Dan Goodin, Ars Technica — May 30, 2013
Fast forward and the 2-factor authentication still has the same issues. If the celebrities in the attack would have had 2FA turned on, it would not have helped them. Apple still does not force a login to use 2FA to access iCloud data.
This really shows a total disregard for a users privacy for files stored on Apple’s severs.
Even if you were a celebrity who had enabled two-factor authentication, it wouldn’t have helped in this case because Apple doesn’t enforce two-factor authentication for iCloud logons even if you have it turned on, as was reported by Ars Technica all the way back in May of 2013. Apple primarily uses two-factor to prevent credit card purchases, not to protect the privacy of your data.
David Auerbach, Slate — Sept. 2, 2014 — Blame Apple
Cloud is Full of Peeping-Toms
In reality, regardless of security measures, we shouldn’t be trusting any of our information to cloud providers. To think that your information is private on a cloud server has become very obvious that its just a pipe dream. In the guise of safety, most cloud providers are scanning all of your stuff anyway.
Just this year Dropbox was in the middle of a firestorm when users noticed files were taken down with a DMCA notice. Dropbox later clarified that they are not removing the violating file, just blocking it from being shared.

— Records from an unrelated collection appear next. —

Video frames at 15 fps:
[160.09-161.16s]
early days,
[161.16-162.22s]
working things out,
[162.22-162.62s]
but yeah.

Many sites note the scanning tech behind this process and Dropbox has assured that they cannot see what the files are, but that their algorithm finds similar hashes to copyrighted material and blocks it.
In the same breath, Dropbox referred to a program that finds items that are the same on another users Dropbox account and instead of storing two copies of the same file, just gives each person access to the same file. Once again, this is done all algorithmically. This issue I debate with myself is; do I trust them? Is what they are saying to the public what they are actually doing inside Dropbox? In a post-Snowden world with plenty of evidence suggesting numerous companies have been coerced to having back-door access to files, do you trust a company that removes files and only stores single copies when they say they aren’t looking at your personal info too? My answer is an unequivocal NO.
Where Do We Go From Here
The easy answer is to have 2FA forced onto all cloud services and as Darren Kitchen at Hak5 would say “encrypt all the things”. But, requiring users to do either is a momentous task. 2FA is not easy and requires plenty of discipline to keep it on. Some systems are slow to send out codes or you just might be somewhere where codes can’t reach you. I think people want to be secure, but we haven’t made it easy or intuitive.

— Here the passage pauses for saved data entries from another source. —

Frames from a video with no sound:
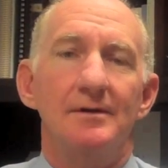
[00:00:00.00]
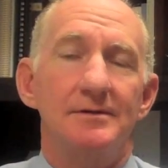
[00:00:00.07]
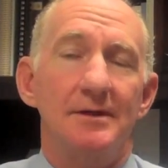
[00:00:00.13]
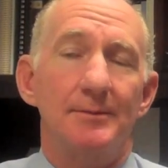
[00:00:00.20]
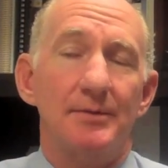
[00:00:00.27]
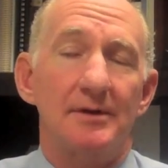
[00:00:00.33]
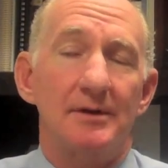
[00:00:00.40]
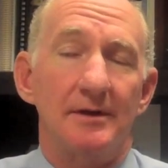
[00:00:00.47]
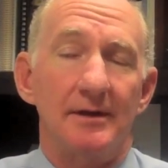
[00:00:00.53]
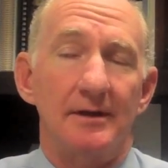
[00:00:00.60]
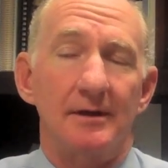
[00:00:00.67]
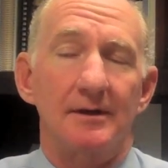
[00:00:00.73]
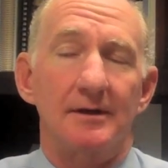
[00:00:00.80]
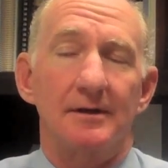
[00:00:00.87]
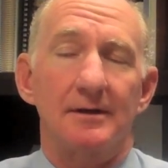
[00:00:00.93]

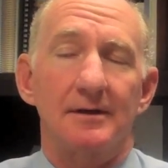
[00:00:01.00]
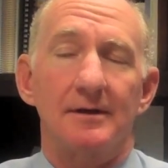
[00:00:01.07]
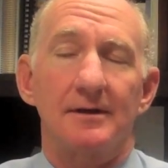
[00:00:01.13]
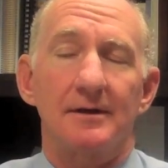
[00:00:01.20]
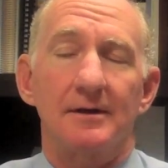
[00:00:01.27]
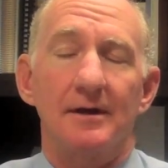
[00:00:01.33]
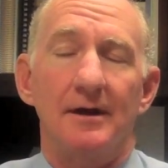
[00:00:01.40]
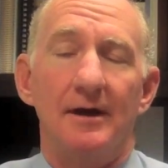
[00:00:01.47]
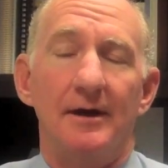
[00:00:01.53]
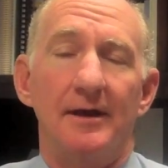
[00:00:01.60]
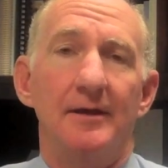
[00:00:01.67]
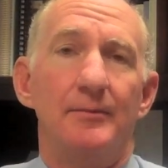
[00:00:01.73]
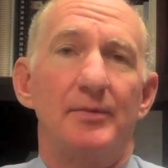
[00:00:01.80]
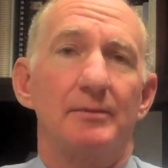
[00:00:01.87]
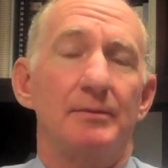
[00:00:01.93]
Typically,
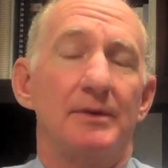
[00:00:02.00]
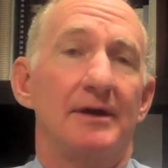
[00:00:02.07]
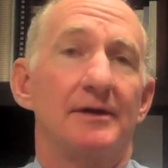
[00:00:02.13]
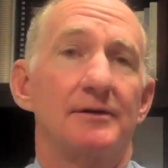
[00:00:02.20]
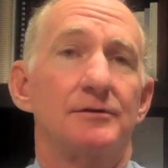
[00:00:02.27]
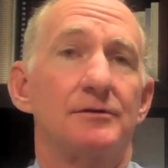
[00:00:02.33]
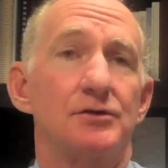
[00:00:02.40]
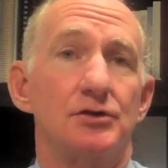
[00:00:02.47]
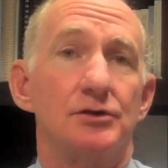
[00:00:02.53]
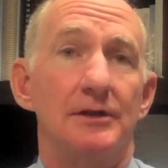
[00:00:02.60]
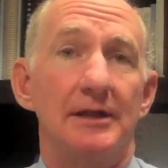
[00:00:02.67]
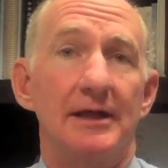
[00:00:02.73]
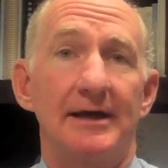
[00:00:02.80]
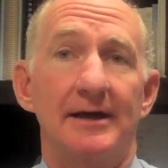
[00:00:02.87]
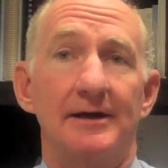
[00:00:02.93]
hip implants should
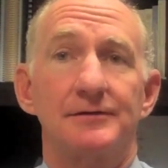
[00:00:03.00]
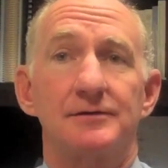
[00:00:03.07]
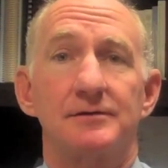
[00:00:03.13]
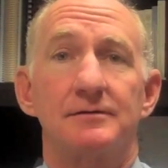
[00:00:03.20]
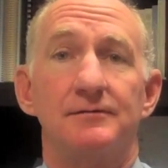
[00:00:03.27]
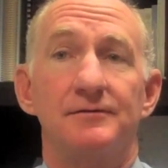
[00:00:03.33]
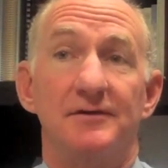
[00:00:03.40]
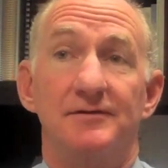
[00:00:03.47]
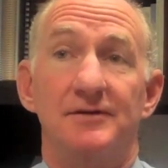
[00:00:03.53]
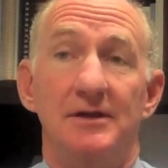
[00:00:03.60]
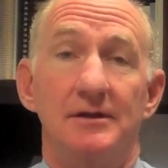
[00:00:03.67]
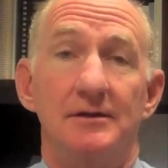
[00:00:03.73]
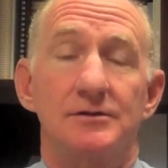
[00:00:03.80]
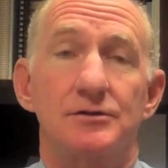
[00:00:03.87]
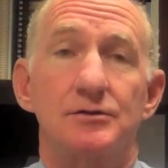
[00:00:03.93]
last
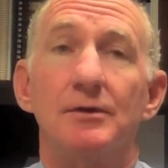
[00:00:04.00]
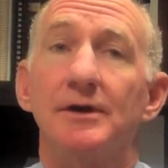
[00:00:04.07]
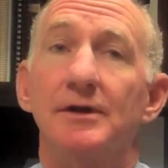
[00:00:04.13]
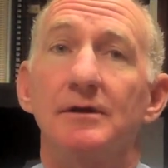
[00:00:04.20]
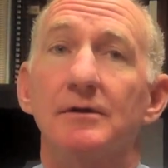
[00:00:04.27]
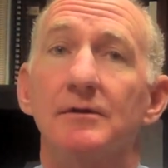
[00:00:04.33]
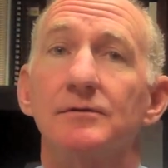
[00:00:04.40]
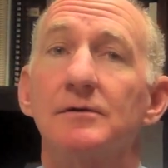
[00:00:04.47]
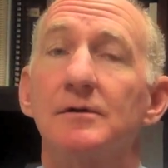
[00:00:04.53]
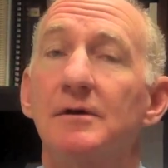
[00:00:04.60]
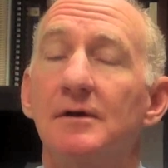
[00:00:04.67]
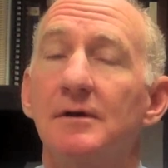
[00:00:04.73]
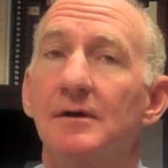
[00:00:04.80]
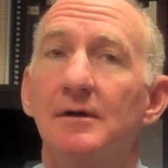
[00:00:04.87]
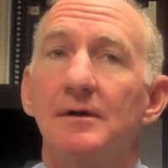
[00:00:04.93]
15 to 20 years.
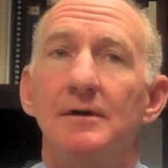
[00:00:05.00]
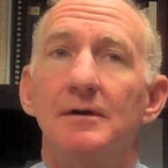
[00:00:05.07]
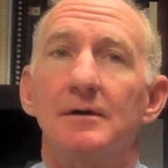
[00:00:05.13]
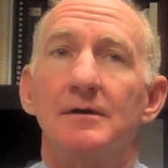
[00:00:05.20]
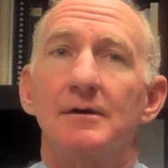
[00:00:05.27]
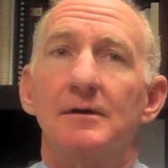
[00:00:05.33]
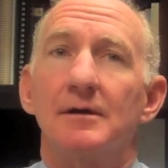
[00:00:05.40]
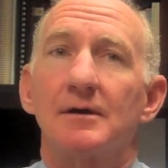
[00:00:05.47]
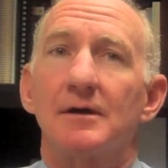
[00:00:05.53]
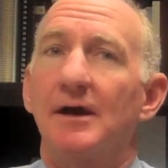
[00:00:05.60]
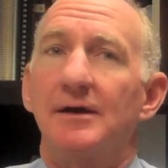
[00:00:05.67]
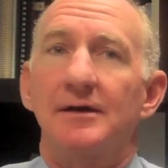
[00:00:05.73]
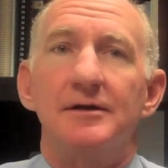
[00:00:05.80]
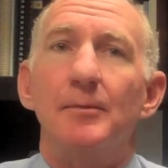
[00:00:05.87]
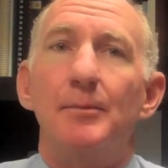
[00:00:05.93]

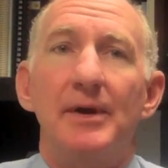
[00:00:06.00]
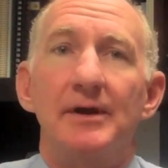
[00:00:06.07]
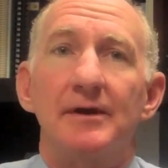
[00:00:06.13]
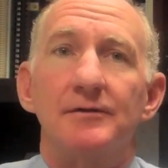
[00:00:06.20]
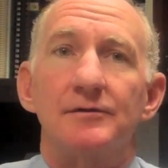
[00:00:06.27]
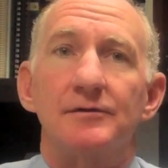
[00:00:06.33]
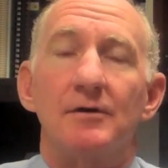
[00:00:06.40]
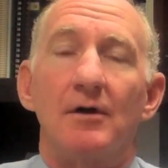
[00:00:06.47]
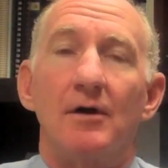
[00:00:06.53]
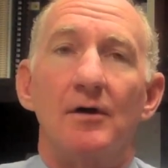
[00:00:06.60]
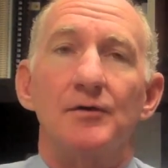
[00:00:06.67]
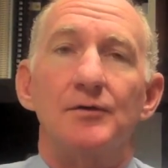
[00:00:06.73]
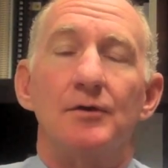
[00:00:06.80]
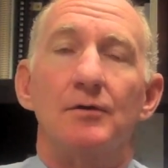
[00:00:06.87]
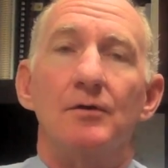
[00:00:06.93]
Kind of depends
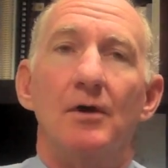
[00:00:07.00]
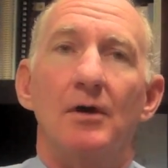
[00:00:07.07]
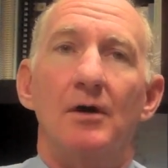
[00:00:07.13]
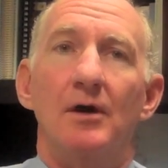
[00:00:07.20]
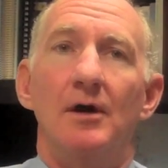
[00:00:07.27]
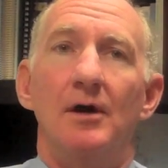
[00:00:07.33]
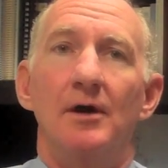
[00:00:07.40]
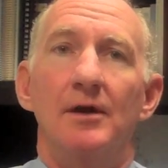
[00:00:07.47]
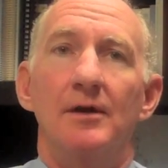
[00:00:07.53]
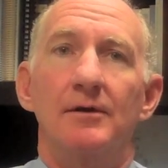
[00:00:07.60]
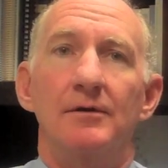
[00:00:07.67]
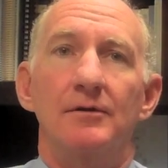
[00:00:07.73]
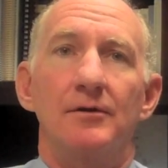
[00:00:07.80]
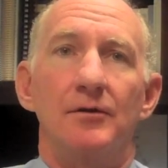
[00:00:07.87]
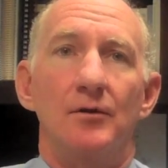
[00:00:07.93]
also
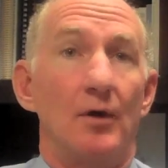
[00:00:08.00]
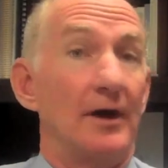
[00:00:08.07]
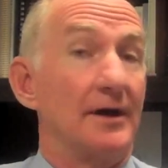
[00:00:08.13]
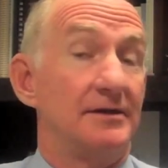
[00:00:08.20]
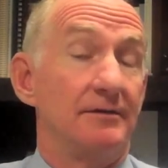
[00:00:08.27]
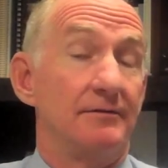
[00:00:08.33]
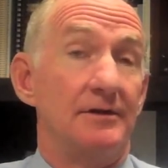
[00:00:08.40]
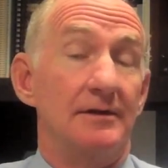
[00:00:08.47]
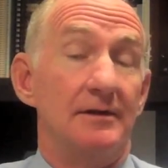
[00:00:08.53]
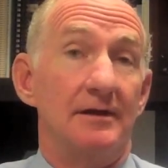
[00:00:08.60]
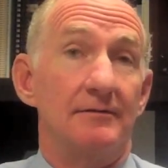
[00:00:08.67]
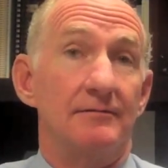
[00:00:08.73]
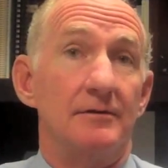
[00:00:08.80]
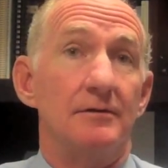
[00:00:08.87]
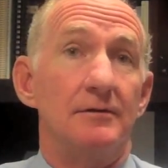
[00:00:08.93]
on your activity
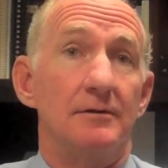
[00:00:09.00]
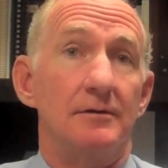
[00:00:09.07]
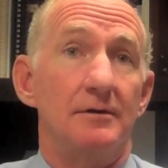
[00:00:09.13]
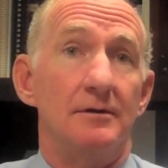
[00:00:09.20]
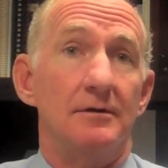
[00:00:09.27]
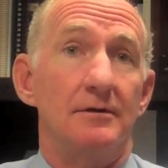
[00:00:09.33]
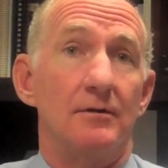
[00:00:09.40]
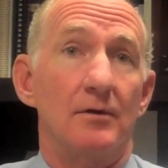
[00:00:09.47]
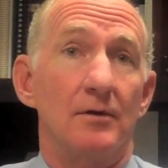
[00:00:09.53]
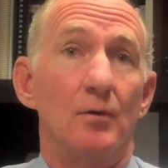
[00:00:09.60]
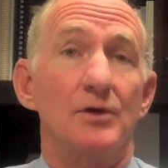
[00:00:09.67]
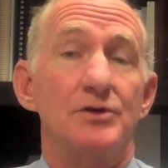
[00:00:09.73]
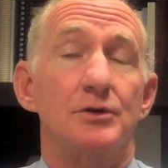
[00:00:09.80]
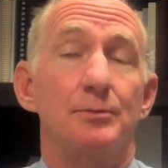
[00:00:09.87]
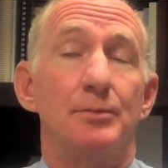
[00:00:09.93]
level or
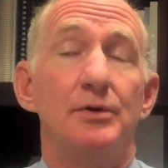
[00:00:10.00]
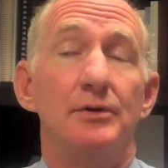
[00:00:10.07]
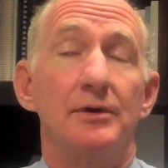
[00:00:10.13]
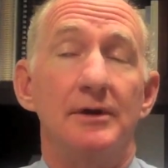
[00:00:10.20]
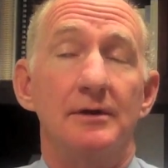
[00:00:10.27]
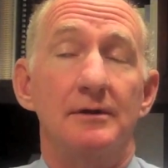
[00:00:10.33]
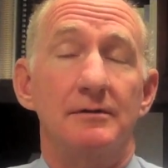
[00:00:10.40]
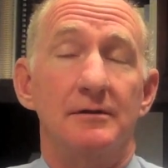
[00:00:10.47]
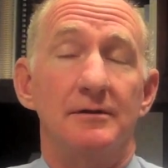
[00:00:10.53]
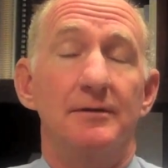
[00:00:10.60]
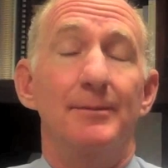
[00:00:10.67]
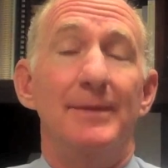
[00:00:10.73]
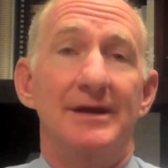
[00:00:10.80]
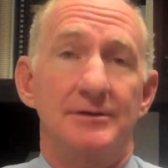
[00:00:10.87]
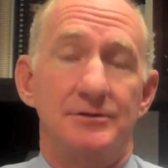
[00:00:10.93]
what you're putting, the
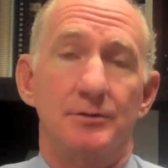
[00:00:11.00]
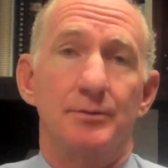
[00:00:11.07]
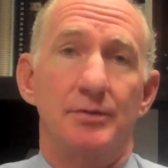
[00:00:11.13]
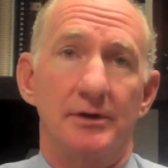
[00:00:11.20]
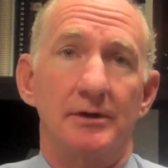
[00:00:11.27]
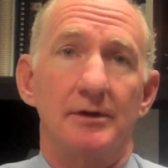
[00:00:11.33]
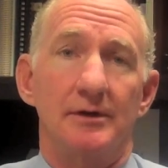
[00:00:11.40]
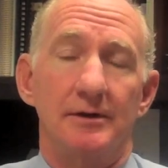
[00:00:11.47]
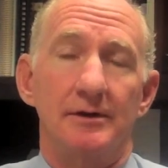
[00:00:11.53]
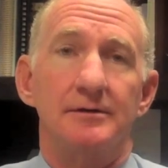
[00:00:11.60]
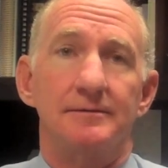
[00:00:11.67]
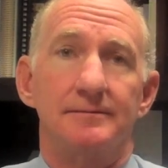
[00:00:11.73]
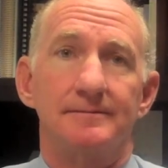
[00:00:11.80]
demands you're putting on it.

A real opportunity exists for encryption of everything. But, this has been true for decades. SSL and PGP have been around for a long time and neither has grabbed a foothold. Most sites don’t even deploy SSL and that requires no interaction from the user.
In reality, the best option for just about everyone is to never use the cloud as a backup solution unless they feel comfortable using encryption tools. There should also be serious repercussions for companies selling snake oil. For now, all we can do is vote with our wallet. But, as we grow up in the internet we have virtually lost all privacy already. At this point I think its safe to assume your bits are on the web.